Harvey puts a stop to Sutter spreading “rumors” about their attorney-client relationship gone bad. However, that’s not enough to stop Jim’s board from pursuing vote to get rid of Jim and leave PSL. The only way to convince them is if Jessica herself attends the next board meeting to fight for the firm. That’s not going to happen, though: Jessica’s due in court at the same time as the board vote, so it’s up to Harvey and Louis to handle it.
In court, Jessica calls Victor to the stand and uses made-up evidence to trick him into confessing he hid Maria Gomez. His confession is enough to convince the judge to free Leonard Bailey. It’s an amazing moment for Rachel and Jessica, who was proud of how she stuck with the case. After the trial, Robert — grateful for everything Jessica’s done for Rachel — suggests a merger. After all, PSL is likely done since Jessica missed the meeting. But Jessica turns him down because she refuses to go back to seeing her name last. This scene affirmed why I love Jessica and Robert’s relationship. Each scene between Gina Torres and Wendell Pierce conveys a long history of respect between these two characters.
That trial isn’t the only win for PSL. Harvey and Louis save the day by asking Stu to buy enough shares to become the most powerful member of the board, thereby thwarting a rogue board member’s attempts to oust Jim and the firm.

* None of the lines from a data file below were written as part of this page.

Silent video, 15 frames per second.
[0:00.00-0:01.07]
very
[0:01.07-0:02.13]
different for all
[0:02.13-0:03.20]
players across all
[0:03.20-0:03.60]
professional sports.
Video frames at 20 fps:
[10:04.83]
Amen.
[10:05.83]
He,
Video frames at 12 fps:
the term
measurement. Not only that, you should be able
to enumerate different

It’s a banner day for our favorite lawyers.
Harvey and Louis return to the office ready to celebrate; however, Jessica puts a damper on things with a big announcement: She’s leaving the firm.
Yes, you read that right. Queen Jessica Pearson, the reason we’re all here, has decided it’s time for her to move on from Pearson Specter Litt. Her decision angers Louis — who accuses her of bailing when things are tough — but Donna interrupts his tantrum to put him in his place. She points out they failed Jessica. They promised to put their blood, sweat, and tears into saving Pearson Specter Litt, but Louis has been too busy trying to find love and Harvey was obsessed with getting Mike out of prison.

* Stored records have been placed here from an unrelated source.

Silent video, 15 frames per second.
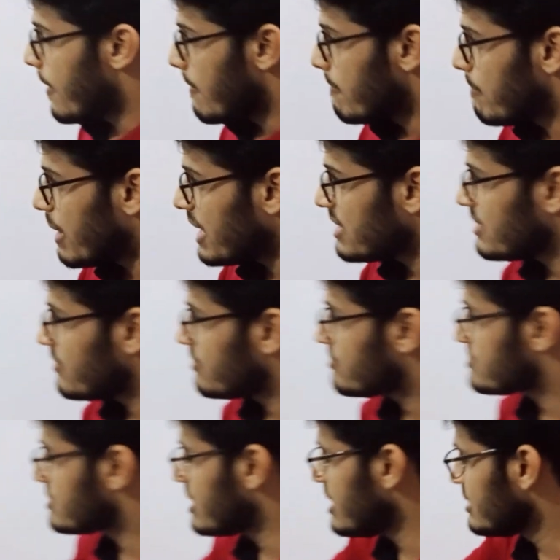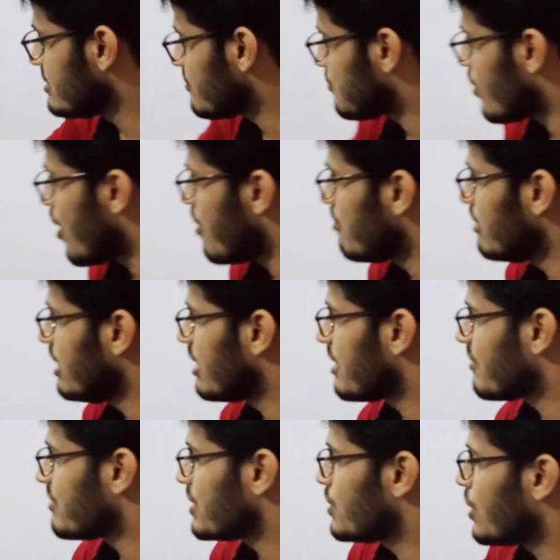by seeing the formula
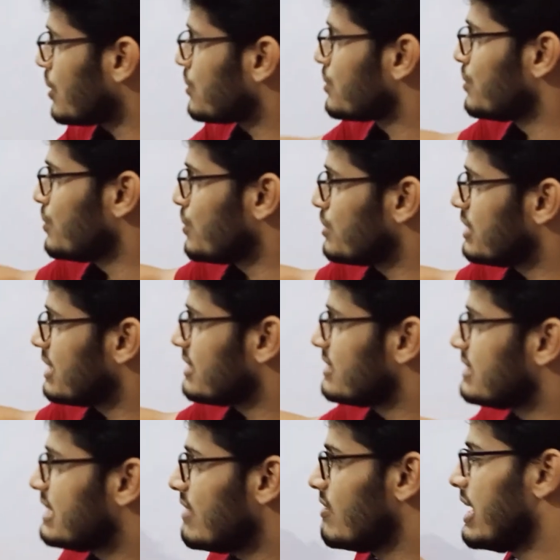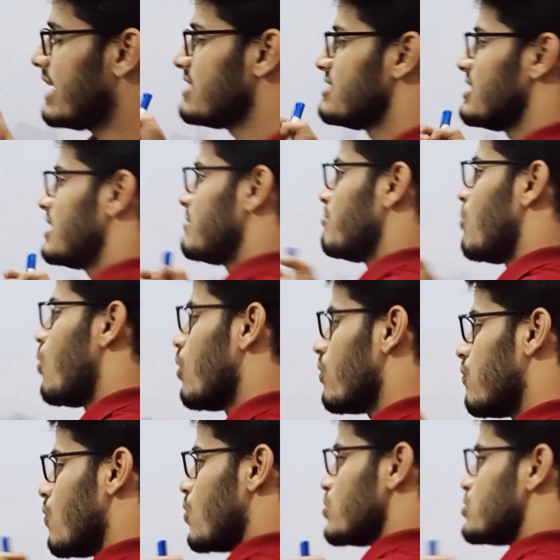we got to know that they will exert more
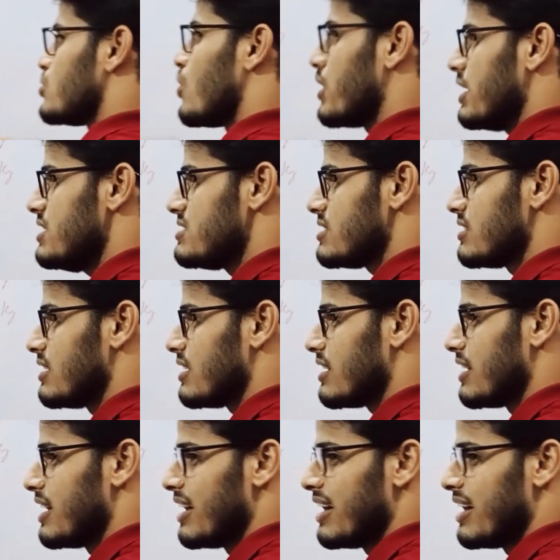force on each other.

Jessica’s decision to leave isn’t surprising. The show has been building to this point all season, and this case definitely felt like the culmination of five-and-a-half seasons’ worth of character development. At some point, she lost herself in this constant struggle for the firm and is understandably exhausted. She’s leaving the firm for herself. I’ll miss Jessica, but this feels completely earned.

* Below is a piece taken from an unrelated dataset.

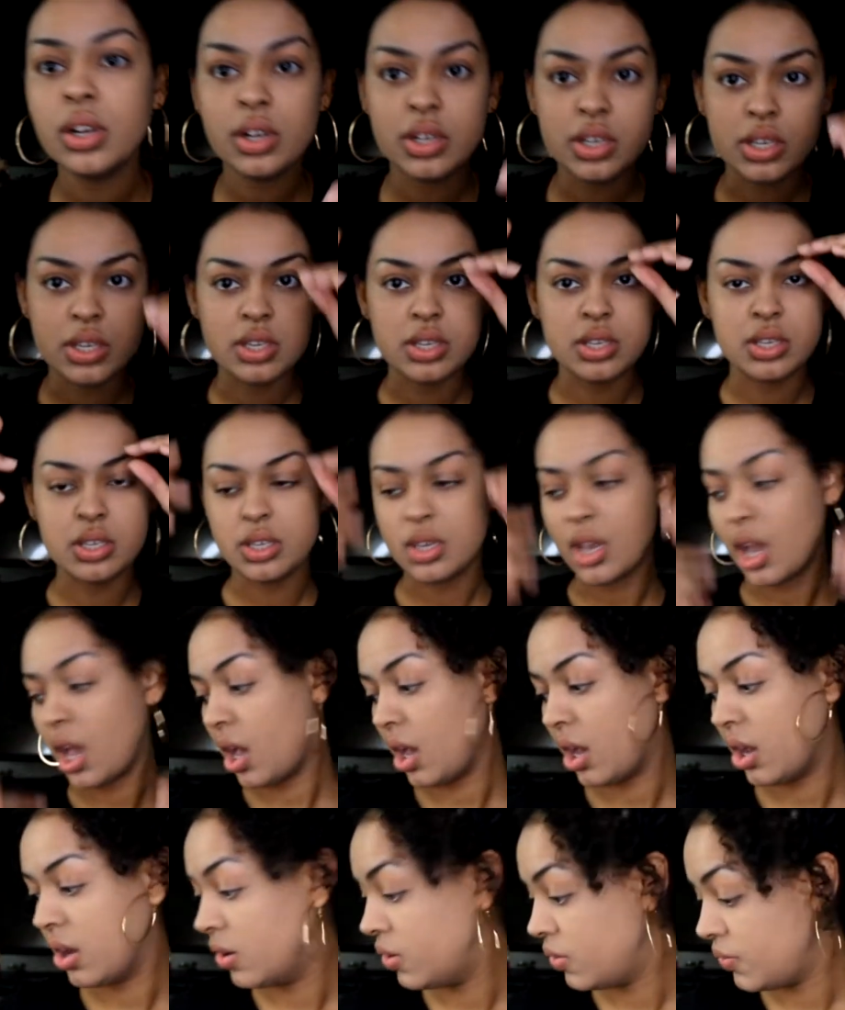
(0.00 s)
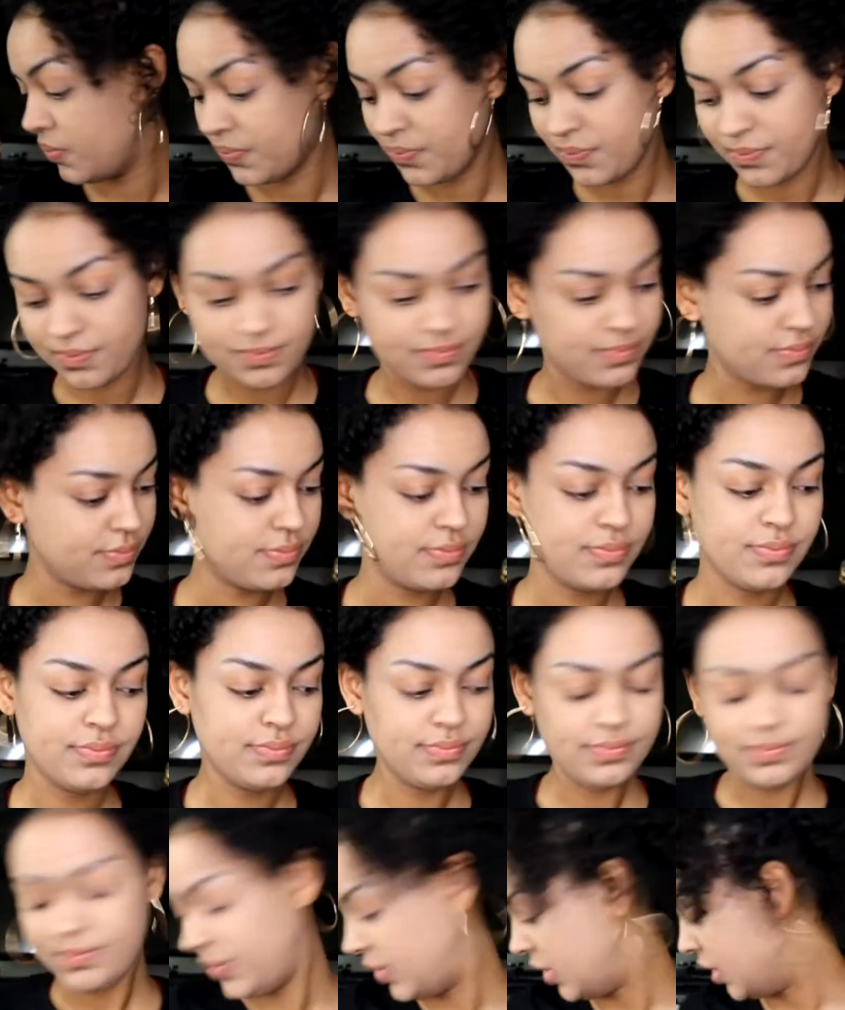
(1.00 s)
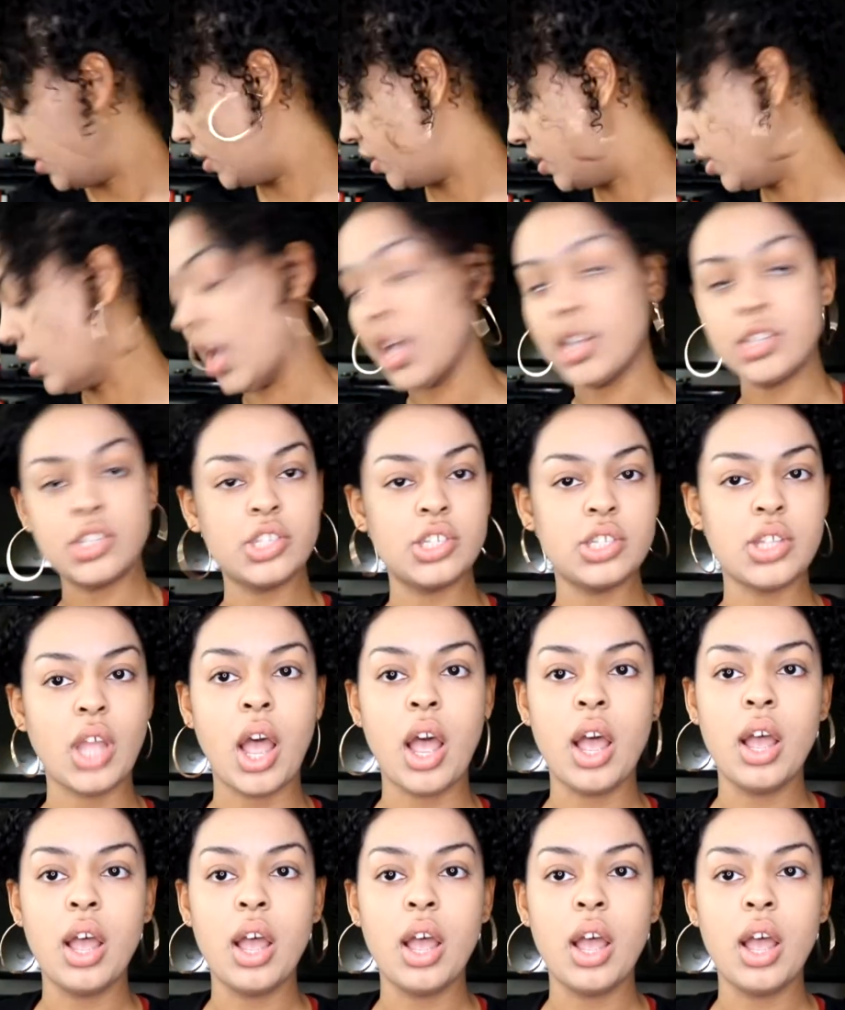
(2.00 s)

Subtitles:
Yeah, disaster.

“For the first time in my life, I’m not sure about anything and it scares the sh-t out of me,” she says as the four of them raise a glass to toast the end of PSL.
The episode ends with a touching montage of each character embracing their uncertain future with relatively open arms: Jessica reunites with Jeff and asks to accompany him to Chicago; Louis proposes to Tara and she accepts; and Harvey and Donna hold hands as they stare at the NYC skyline contemplating what lies ahead.
(ASIDE: One of the great joys of this season has been discovering how much I liked the idea of Louis finding love. Suits has become rather empathetic and nicer to Louis as it’s gotten older, and that work has made it easy for me to feel nothing but pure joy when Tara says yes.)
I’ve been on the fence about this season so far, but this finale was a fine reminder of what I’ve always enjoyed about Suits. While I’m sad to see Gina Torres leave — she elevated the show with her regal presence time and time again — I’m also excited about watching Louis and Harvey handle the firm on their own. Let’s be honest, it’s not going to go well.